Chapter 1. The Telephone Interview and Its Role in Hiring
What created the need for telephone interviews? After all, everything was running just fine without them. Or was it? How is it different from a traditional job interview process? Professionals understand that a job interview is a process of evaluating a prospective job candidate by the recruiter with the intention of exploring whether the candidate is suitable for the job in their organization or not. Now, it would be easy to assume that this interview process, when it happens via telephone, would be known as a telephone interview; this is only partially correct. A telephone interview never replaces a face-to-face interview, but is in fact a preliminary step to qualify the applicant for a detailed face-to-face interview.
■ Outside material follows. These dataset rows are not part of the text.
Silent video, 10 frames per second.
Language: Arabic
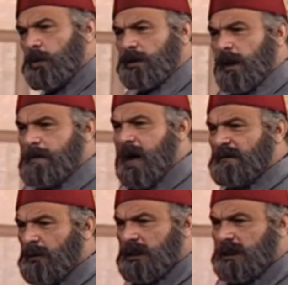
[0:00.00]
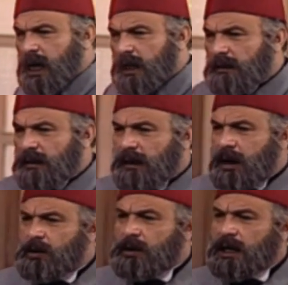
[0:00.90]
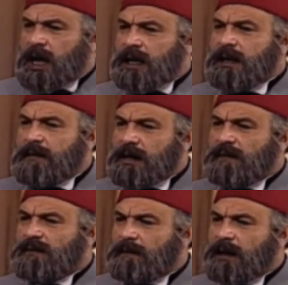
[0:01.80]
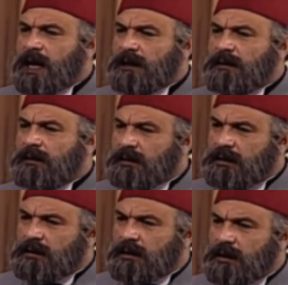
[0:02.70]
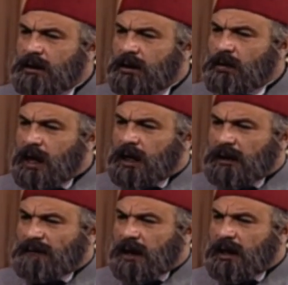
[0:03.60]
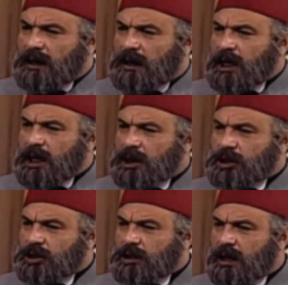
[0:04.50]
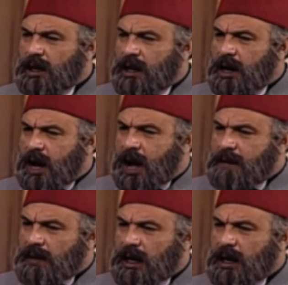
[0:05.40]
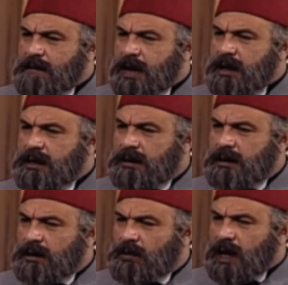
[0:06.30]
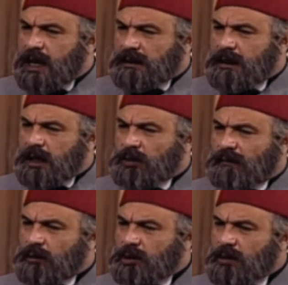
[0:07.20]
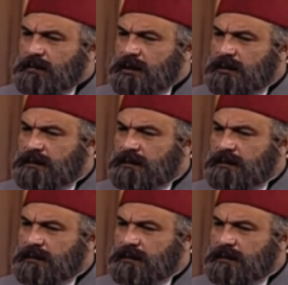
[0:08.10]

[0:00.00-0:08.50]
وتبقى فرصة للتدخل الأجنبي في البلاد ويتفكك الجيش حامل حمى ويزداد نفوذهم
As an experienced recruiter, I have seen the status of the telephone interview undergo a transition over the past ten years. It started with the candidates demanding a telephone interview because they wanted to make sure that they were being called for the right role, and not just to fill in the recruiters' monthly interview targets. It used to be a tug of war where the candidate wanted a telephone interview, while the recruiter wanted to interview the candidate face to face. Things changed over time and now the recruiter prefers to interview a candidate by telephone for the first round. The tug of war ended and candidates were no longer complaining. Yet, I observed that in most cases, telephone interviews were still strictly limited to the evaluation of basic communication skills and role suitability of the candidate.
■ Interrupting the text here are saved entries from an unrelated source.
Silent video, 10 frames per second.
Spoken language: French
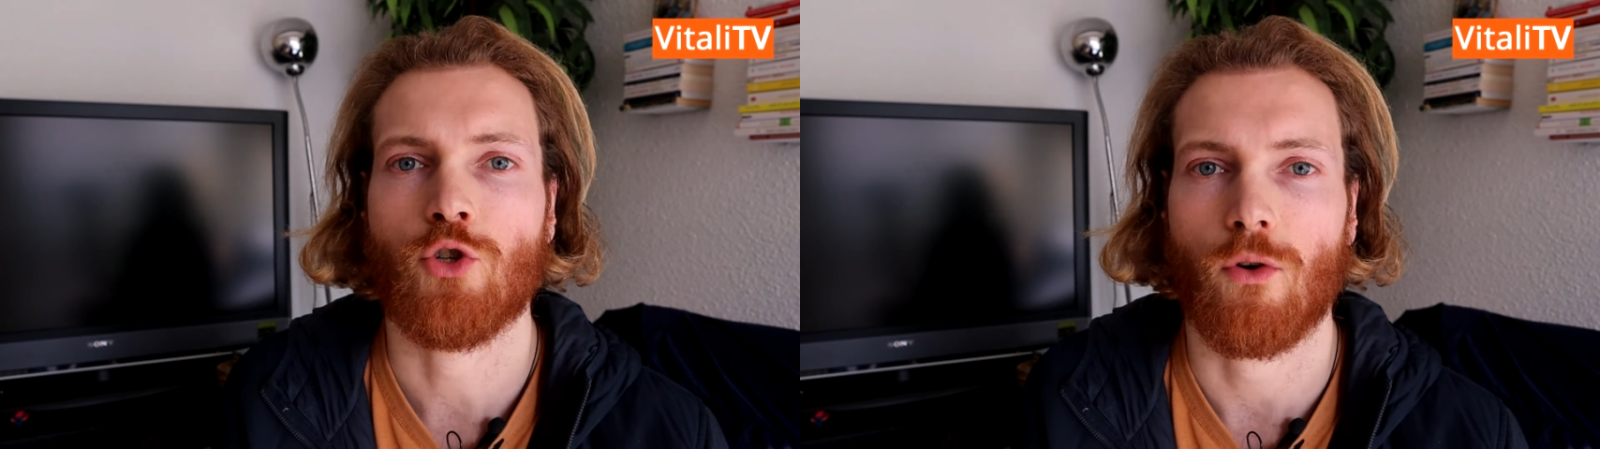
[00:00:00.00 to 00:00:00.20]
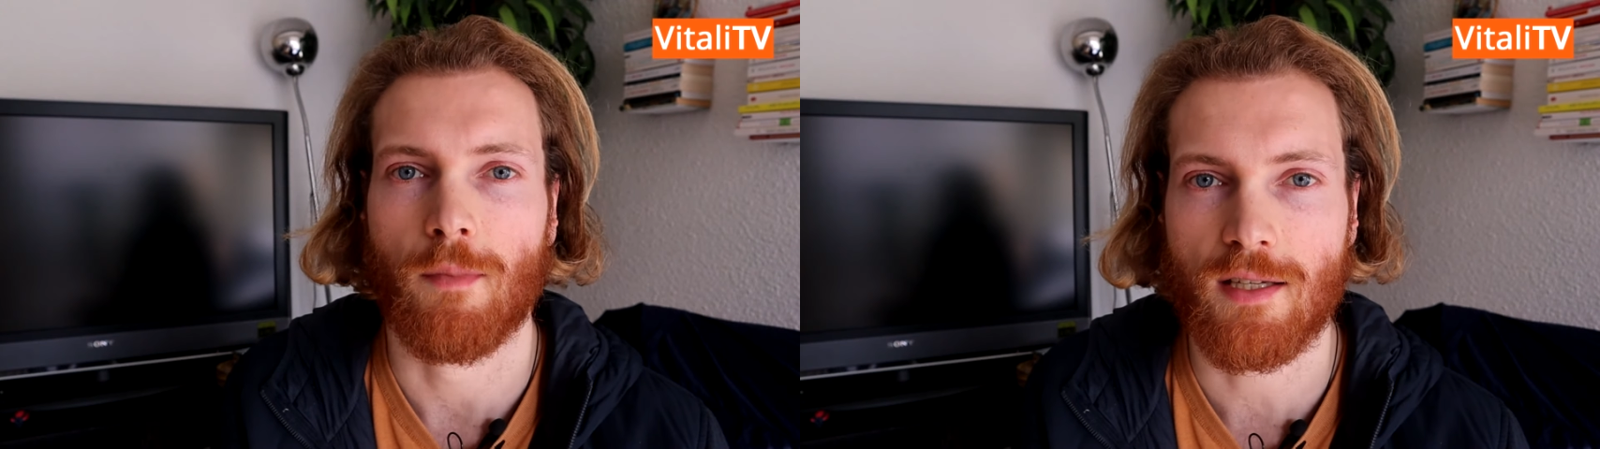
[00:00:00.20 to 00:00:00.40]

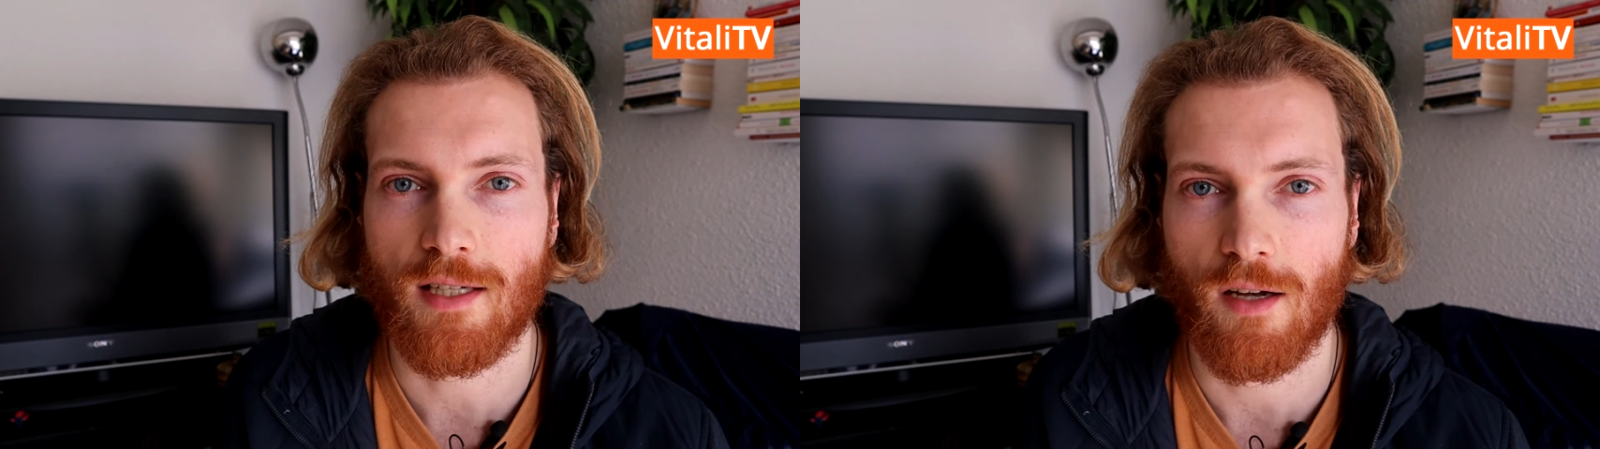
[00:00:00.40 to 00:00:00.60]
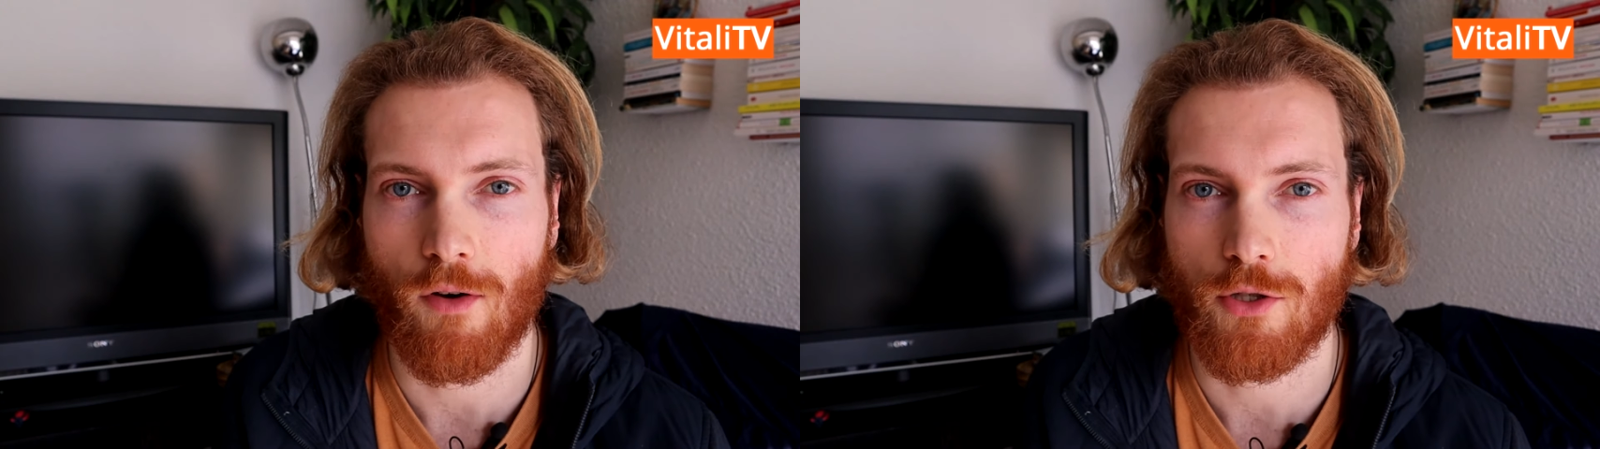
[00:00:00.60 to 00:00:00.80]
Je vous
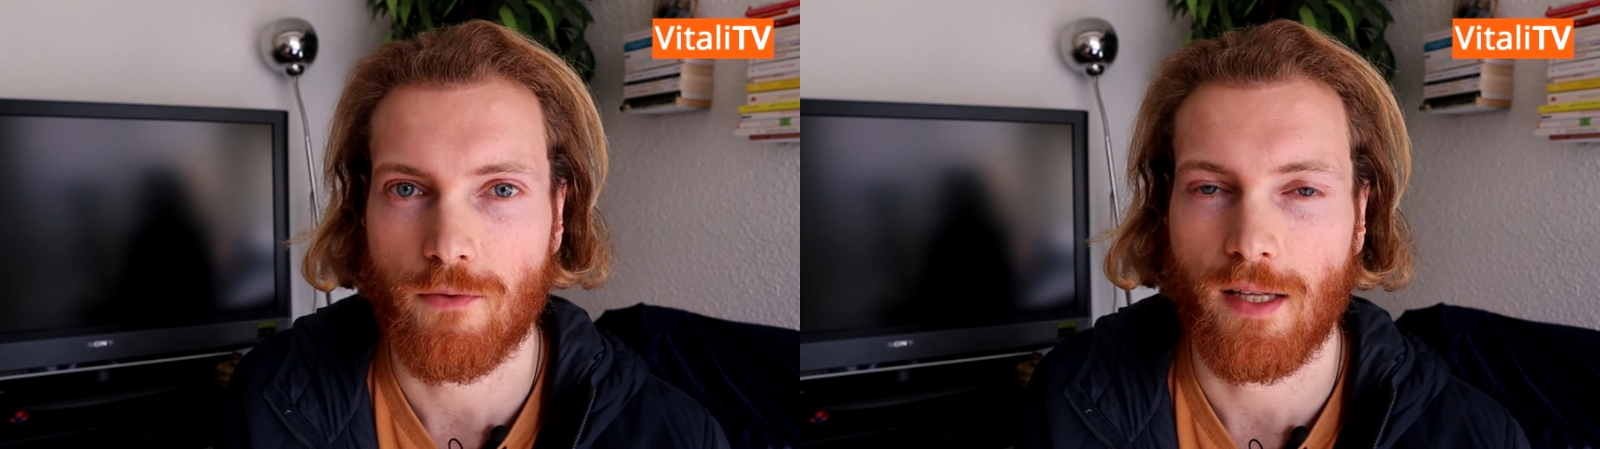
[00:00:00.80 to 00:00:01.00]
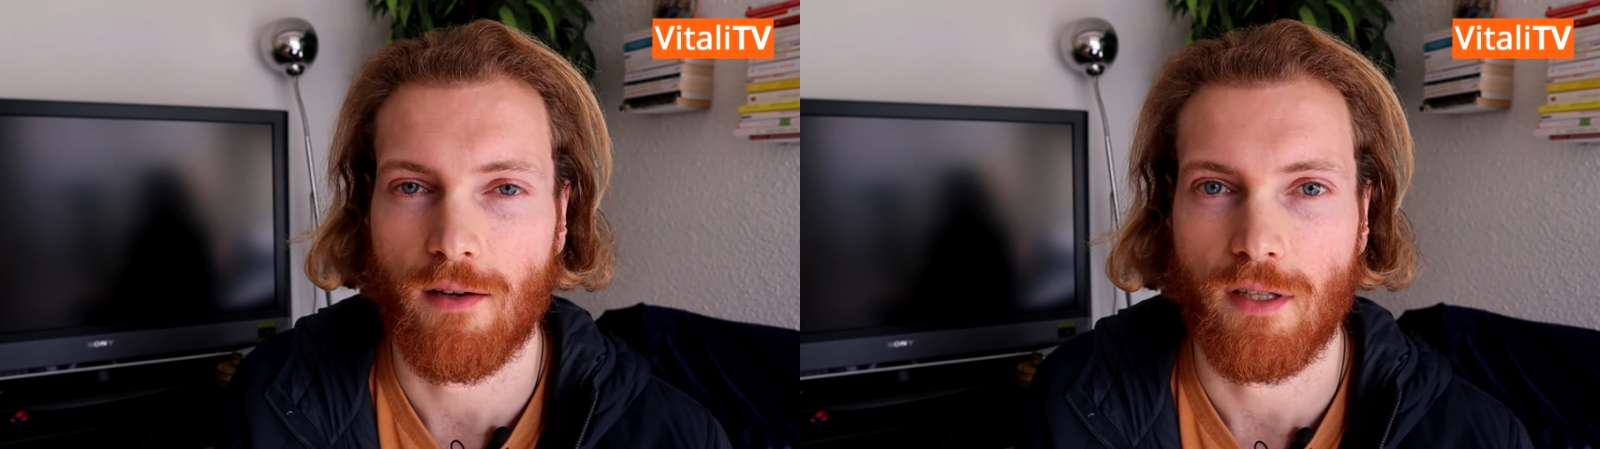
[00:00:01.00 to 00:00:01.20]
remercie d'avoir
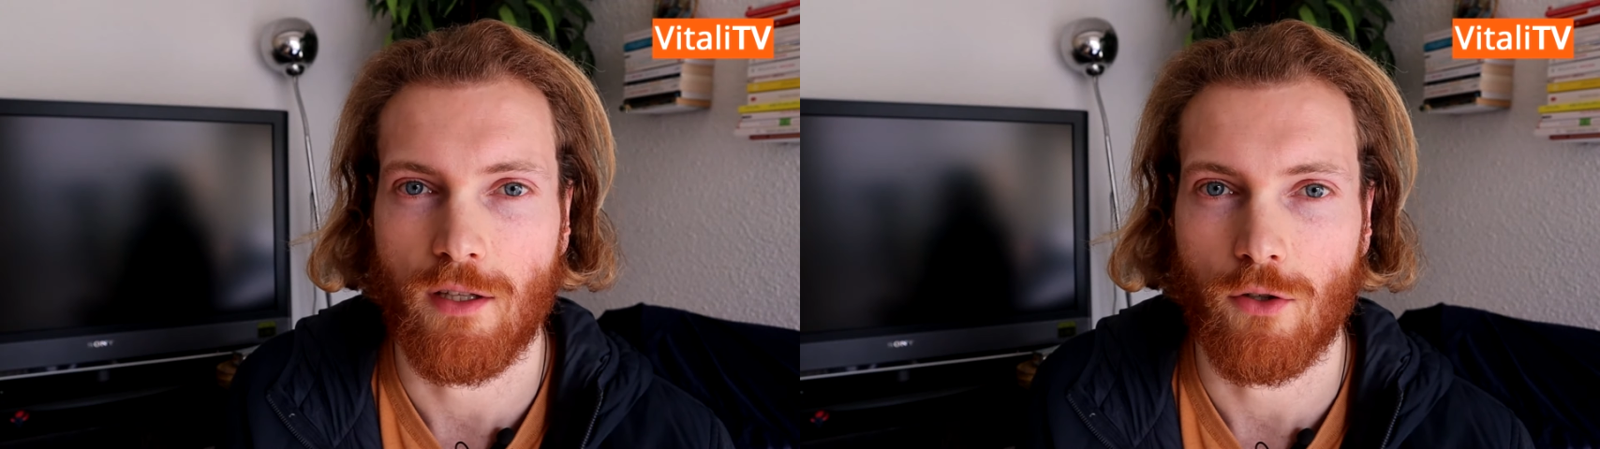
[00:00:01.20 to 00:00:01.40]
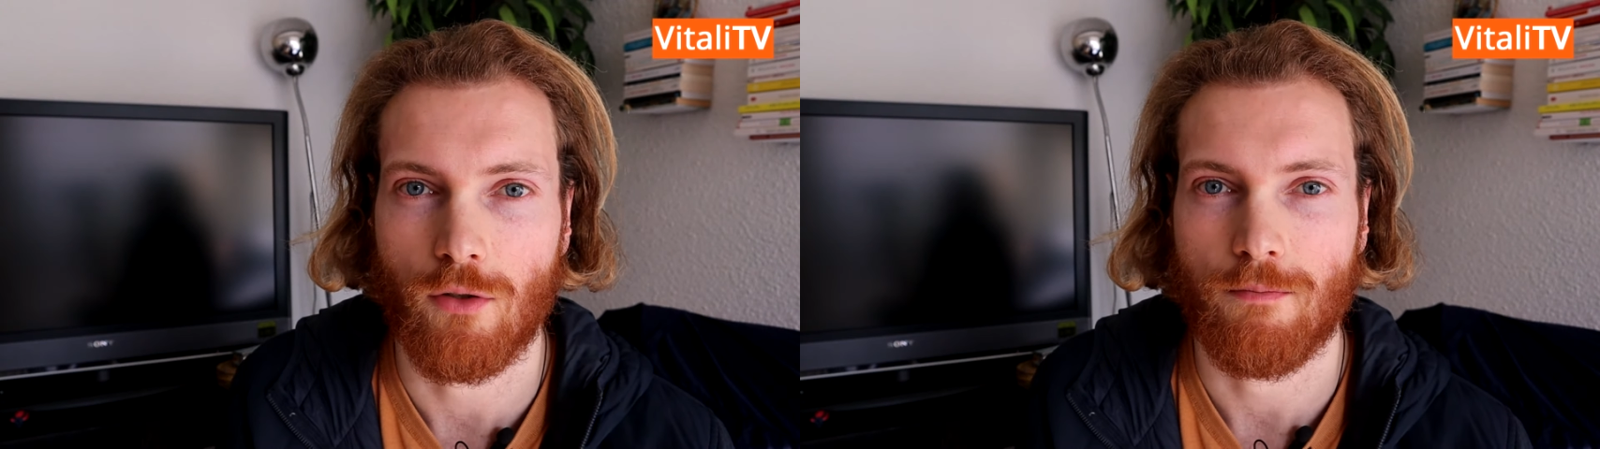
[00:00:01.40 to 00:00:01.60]
suivi la
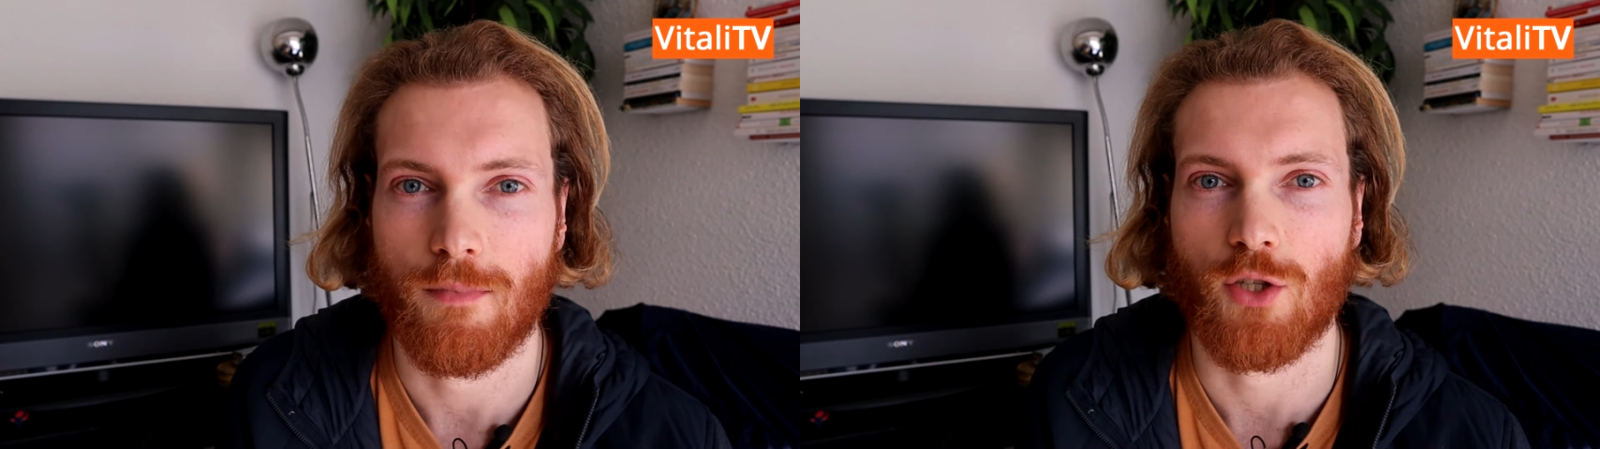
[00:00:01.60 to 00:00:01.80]
vidéo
The recession in 2008 altered the scenario entirely. The telephone interview gained prime preference for the recruiter as well as the interview candidate. Telephone interviews were no longer merely a means of basic screening. On parsing the interview data of 60 clients associated with my firm for the financial year 2010-2011, I can say that telephone interviews became a deciding factor in more than 80 percent of interview cases.
In this chapter, we will analyze how times have changed in the last ten years and the impact of these changes on candidates' attitudes and on recruiters' hiring strategies. We will also explore the key advantages a telephone interview delivers to a firm, as well as the candidate. A good telephone-interview process saves time, effort, and money for both parties.
This chapter highlights the reasons to develop prospective talent resources for organizations in the light of changing times, and demonstrates how to make telephone interviews an instrumental process in accomplishing this goal. You'll learn when, how, and why telephone interview gained the importance it enjoys today, and why that's important for your own hiring strategy.